The yellow-throated spadebill is 9.5 to 10.2 cm long. It has a large head and a stubby tail. The sexes and subspecies have the same plumage. Adults have a mostly bright rufous-brown head with a partially hidden white patch in the center of the crown and a yellowish spot on the lores. Their upperparts are olive and their wings and tail are dusky olive. Their throat is bright yellow and their underparts mostly pale yellow with an indistinct olivaceous band across the breast. They have a dark iris, a wide flat bill with a blackish maxilla, a pale yellow mandible with a brighter yellow base, and pink legs and feet.

==Distribution and habitat==

The yellow-throated spadebill apparently has a disjunct distribution, though some of the known separate populations may be linked. The nominate subspecies is found intermittently in Colombia's Eastern Andes, on the eastern slope of the Andes in Ecuador between Napo and Zamora-Chinchipe provinces, and on the eastern slope of the Andes of Peru between Amazonas and Cuzco departments. Subspecies P. f. vividus is found in the Serranía del Perijá on the Colombia-Venezuela border, in the Andes of Venezuela in southeastern Lara and southeastern Táchira states, and possibly in the Venezuelan Coastal Range in southeastern Carabobo. The species generally inhabits the undergrowth of foothill and montane forest. In Ecuador it appears to favor ridgetops whose forest has a rather open understory. In elevation it ranges between 1350 and 2400 m in Colombia, 750 and 1700 m in Ecuador, 1200 and 2000 m in Peru. and 1250 and 2100 m in Venezuela.

==Behavior==
===Movement===

The yellow-throated spadebill is a year-round resident.

===Feeding===

The yellow-throated spadebill is assumed to feed on arthropods, and its foraging behavior has not been documented. It is "[d]ifficult to observe; often perches motionless in the open for extended periods".

===Breeding===

The yellow-throated spadebill's breeding season in Venezuela spans at least April to June. Nothing else is known about the species' breeding biology.

===Vocalization===

The yellow-throated spadebill's song is "a rapid, rising trill ending with a sharp squeak: brrrreeEEEE'PEW!" and its call "a loud, descending squeak" pew!".

==Status==

The IUCN has assessed the yellow-throated spadebill as being of Least Concern.

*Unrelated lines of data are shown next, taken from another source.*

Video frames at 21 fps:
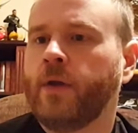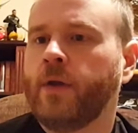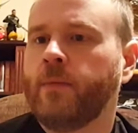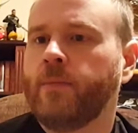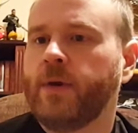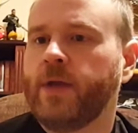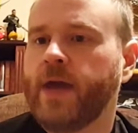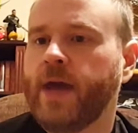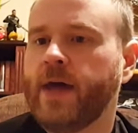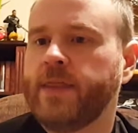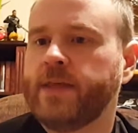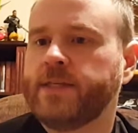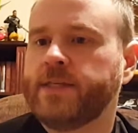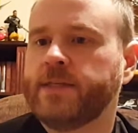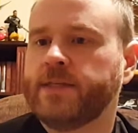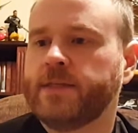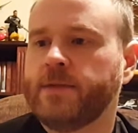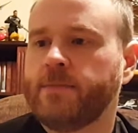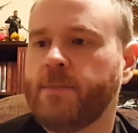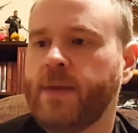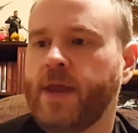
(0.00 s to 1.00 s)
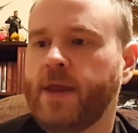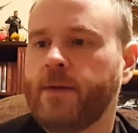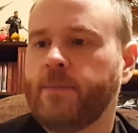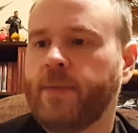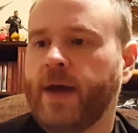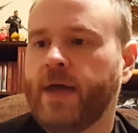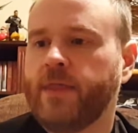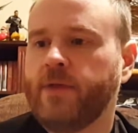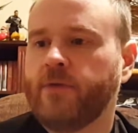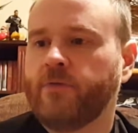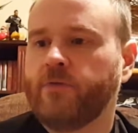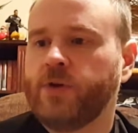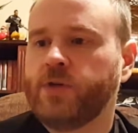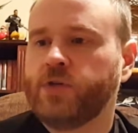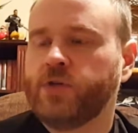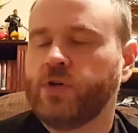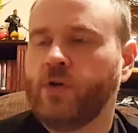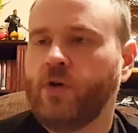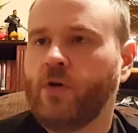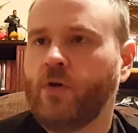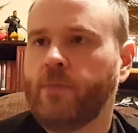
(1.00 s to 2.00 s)
But yeah, this isn't made by the
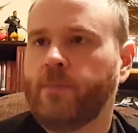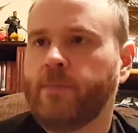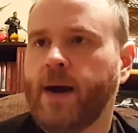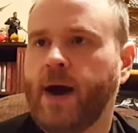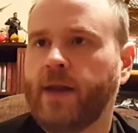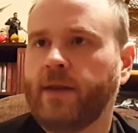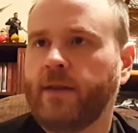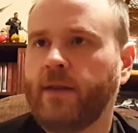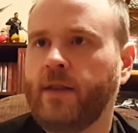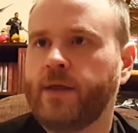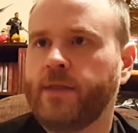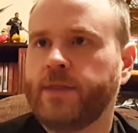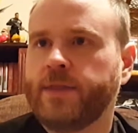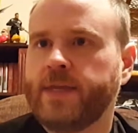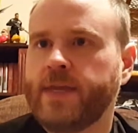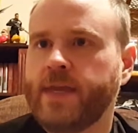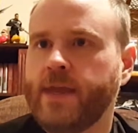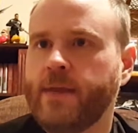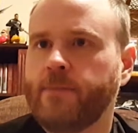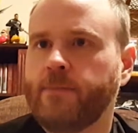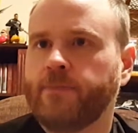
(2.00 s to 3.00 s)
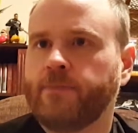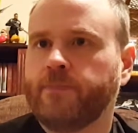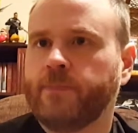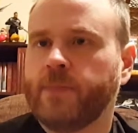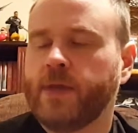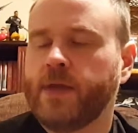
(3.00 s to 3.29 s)
original Monolith team.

It has a large range; its population size is not known and is believed to be decreasing. No immediate threats have been identified. It is considered "uncommon and local" in Colombia, "scarce and inconspicuous" in Ecuador, "apparently rare and local" in Peru, and "very spotty [but] at least locally fairly common" in Venezuela. Its "[c]onservation status probably merits re-assessment".